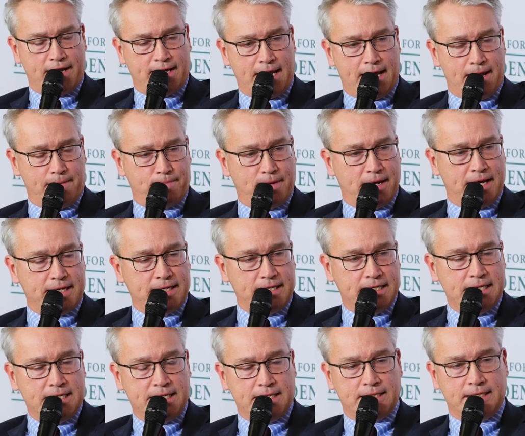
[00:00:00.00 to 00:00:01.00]
campaign
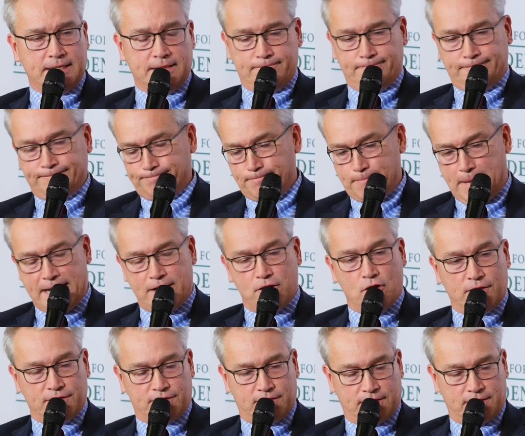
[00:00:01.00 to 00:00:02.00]
that may
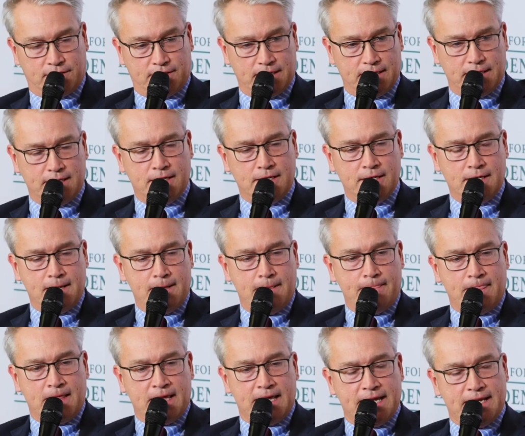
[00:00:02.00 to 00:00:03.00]
not succeed.
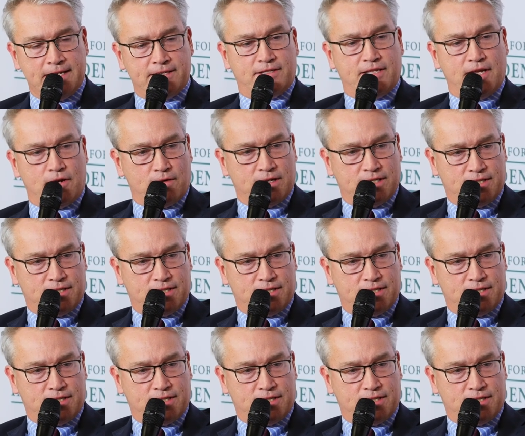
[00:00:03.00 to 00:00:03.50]
Is there a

--- --- ---

Your task: Print the listing word for word, but omit the pictures.

Response box:
[00:00:00.00 to 00:00:01.00]
campaign
[00:00:01.00 to 00:00:02.00]
that may
[00:00:02.00 to 00:00:03.00]
not succeed.
[00:00:03.00 to 00:00:03.50]
Is there a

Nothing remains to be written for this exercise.